Paesi come Papua Nuova Guinea, Vanuatu e le Fiji hanno proposto una pausa precauzionale per l’attività mineraria

Ma perché Barron ha tutta questa fretta? Forse perché la DeepGreen sta inserendo la Metals nell’indice di borsa Nasdaq e ha bisogno di mostrare “progressi” ai potenziali investimenti? In ogni caso l’iniziativa della DeepGreen e di Nauru ha scatenato una forte reazione negativa. Questo significa che difficilmente l’attività mineraria comincerà prima dei prossimi cinque anni, che probabilmente diventeranno dieci.

Più di 450 esperti di scienza e politica del mare provenienti da 44 paesi hanno risposto all’iniziativa firmando una dichiarazione in cui chiedono una moratoria immediata sull’estrazione mineraria in alto mare. Paesi più grandi di Nauru che si trovano nella regione, come Papua Nuova Guinea, Vanuatu e le Fiji, hanno proposto una pausa precauzionale per l’attività mineraria.

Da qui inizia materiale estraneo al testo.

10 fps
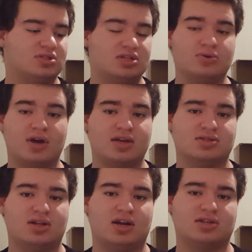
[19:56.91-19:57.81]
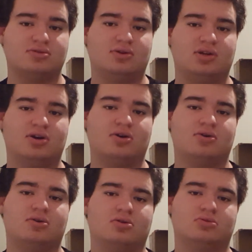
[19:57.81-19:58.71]
will see you guys in the next
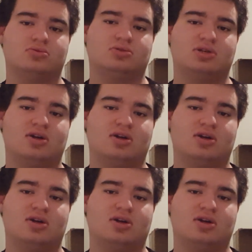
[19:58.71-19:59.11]
video.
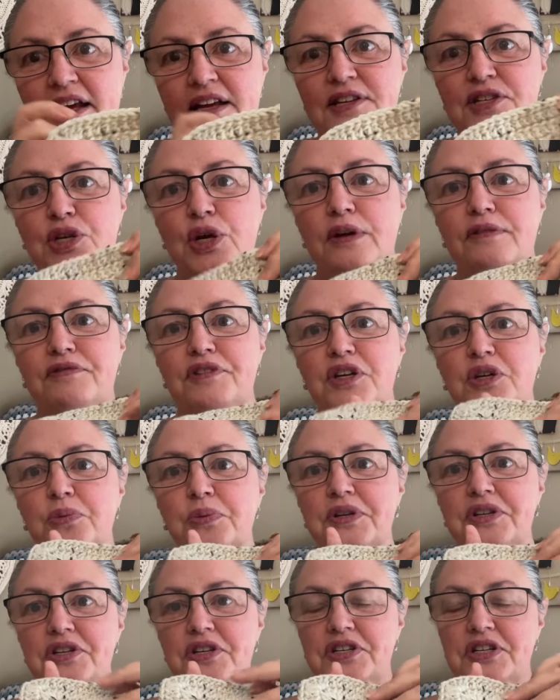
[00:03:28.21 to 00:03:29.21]
So if you
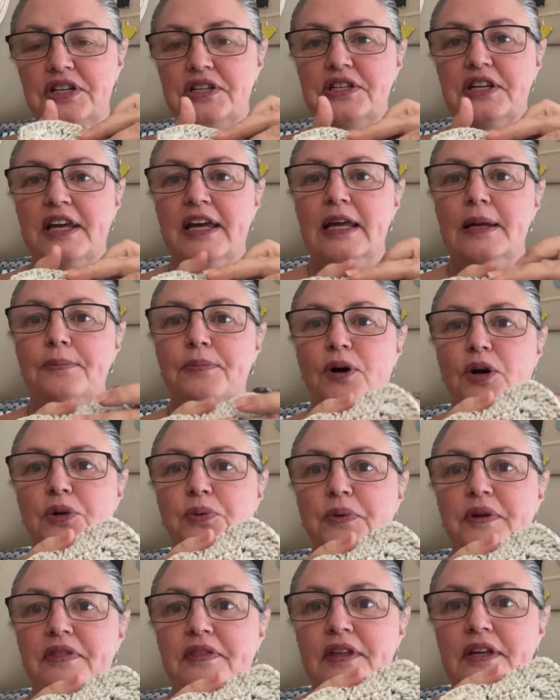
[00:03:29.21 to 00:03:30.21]
were to just keep on
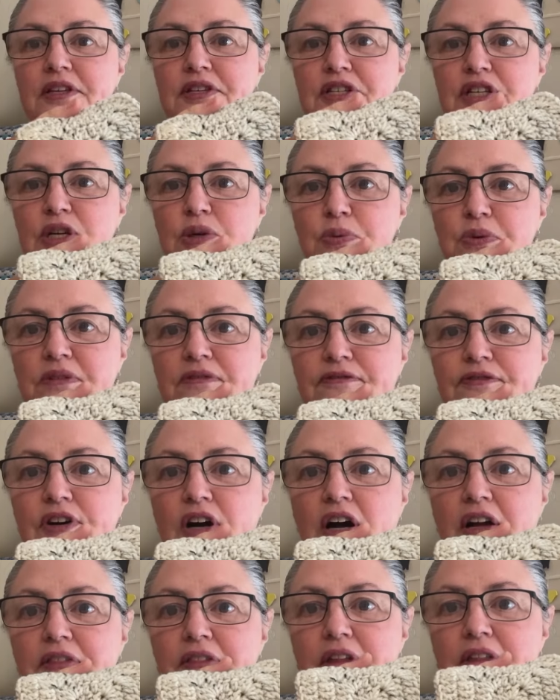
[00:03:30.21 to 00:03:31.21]
with this, you would
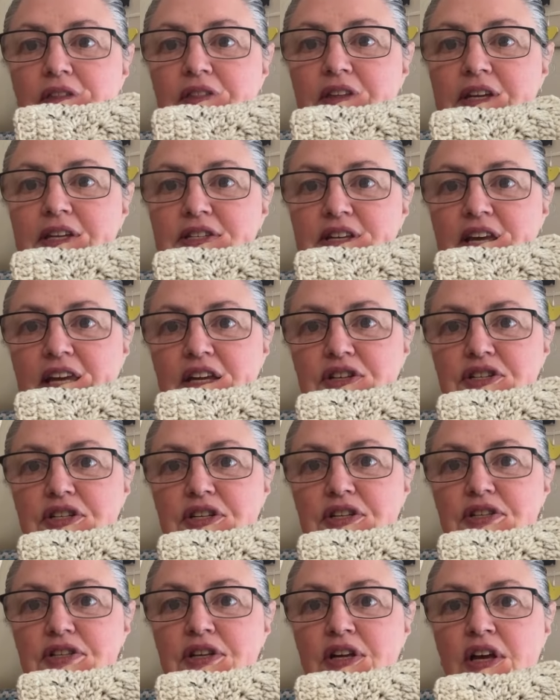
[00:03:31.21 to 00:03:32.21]
find that these
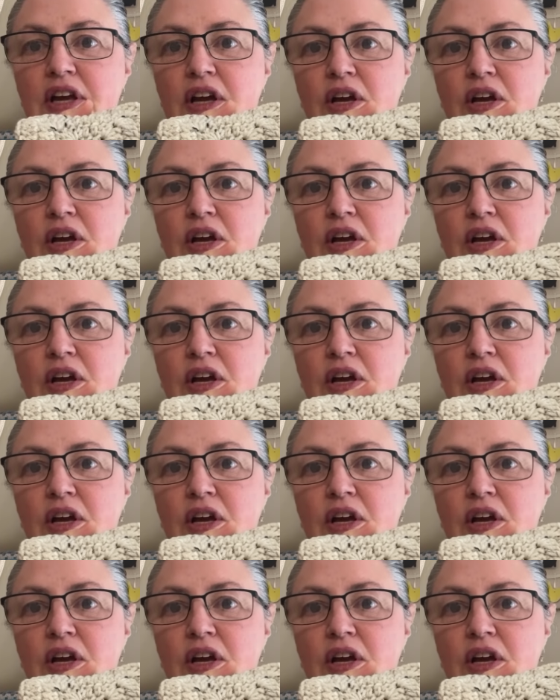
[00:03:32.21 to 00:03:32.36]
edges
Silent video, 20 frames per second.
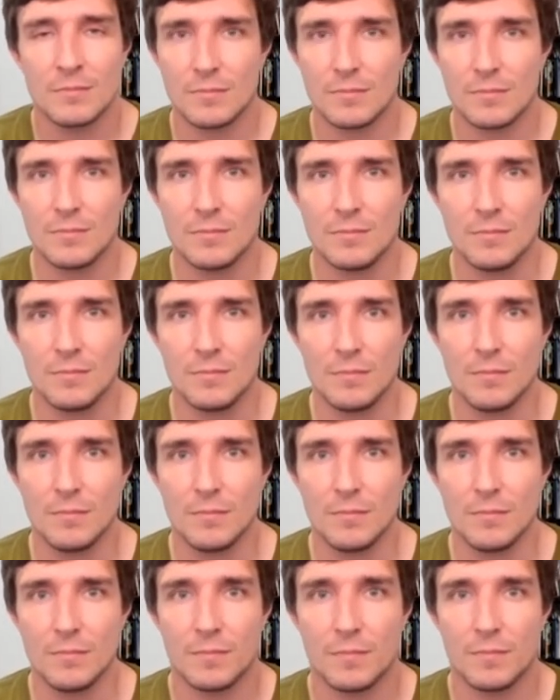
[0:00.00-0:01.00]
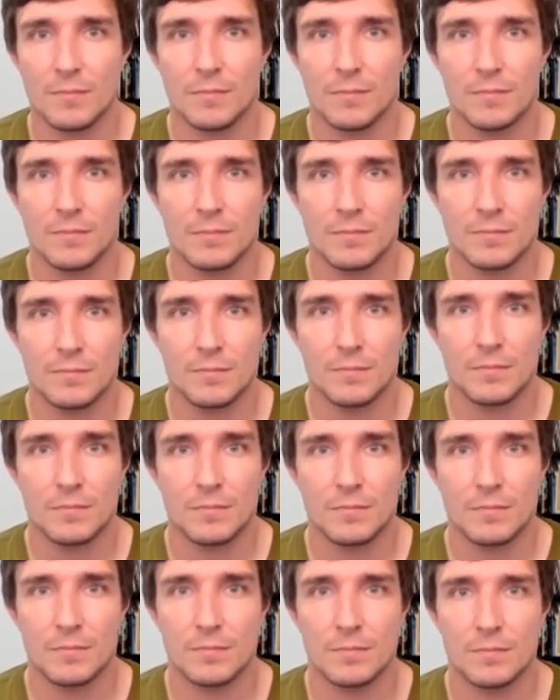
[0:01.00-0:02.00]

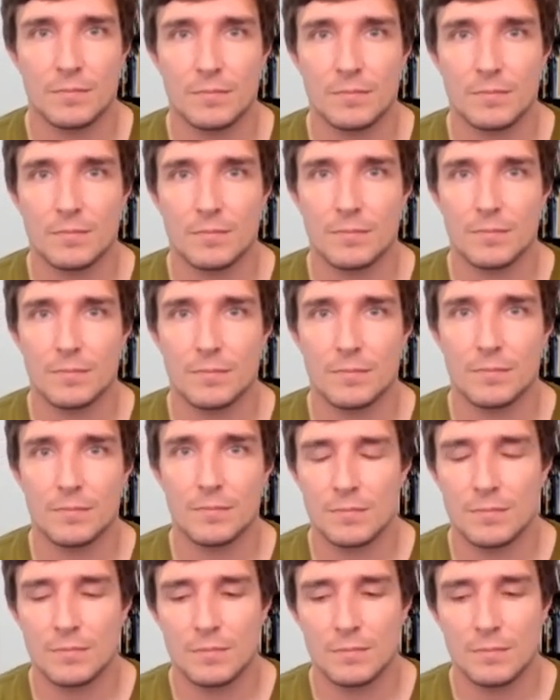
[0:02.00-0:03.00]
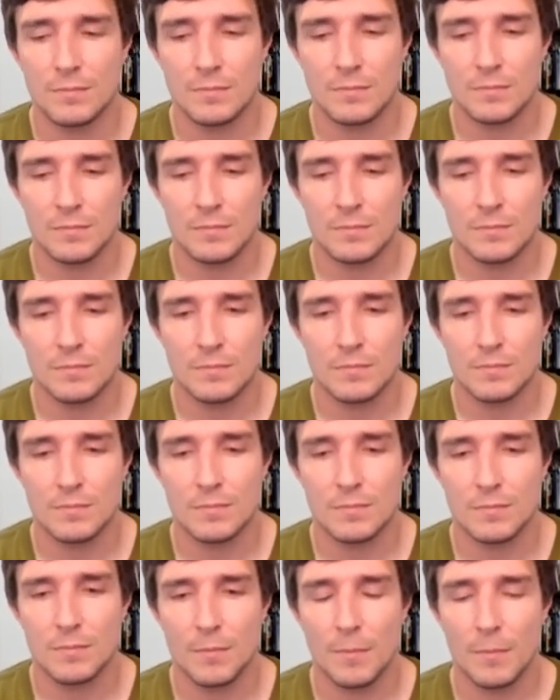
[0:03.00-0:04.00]

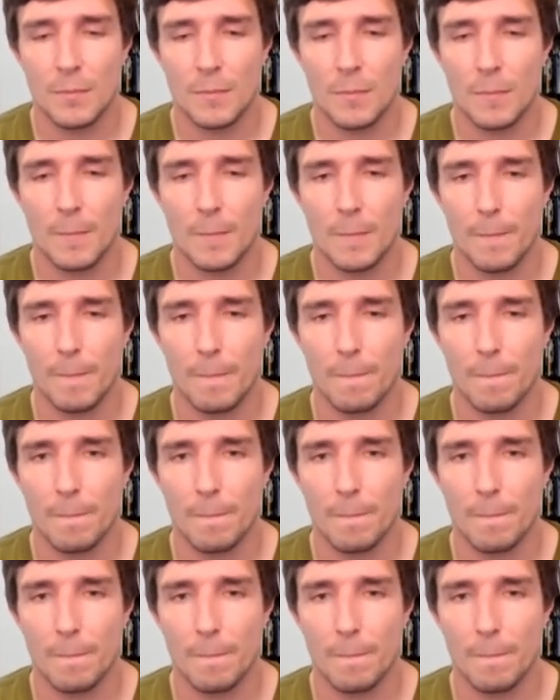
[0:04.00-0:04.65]
(not speaking)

Le grandi aziende potenzialmente interessate ai metalli dei fondali marini come quelle del gruppo della Bmw, della Volvo e della Samsung Sdi (queste ultime entrambe produttrici di batterie) hanno dichiarato che non accetteranno minerali estratti dal fondale marino nella loro catena di produzione fino a quando non sarà dimostrata la loro sostenibilità dal punto di vista ambientale.

Prima o poi potremmo essere costretti a estrarre minerali dai fondali marini, perché il passaggio dai combustibili fossili all’energia sostenibile richiederà una grande dose di questi metalli. Ma esiste ancora un grande margine di miglioramento nell’attività di riciclo, e se non basterà dovremo comunque valutare i costi ambientali delle operazioni sul fondale marino rispetto a quelle sulla Terra.

Una moratoria è sicuramente il modo giusto di procedere. La DeepGreen ha inavvertitamente concretizzato questa possibilità.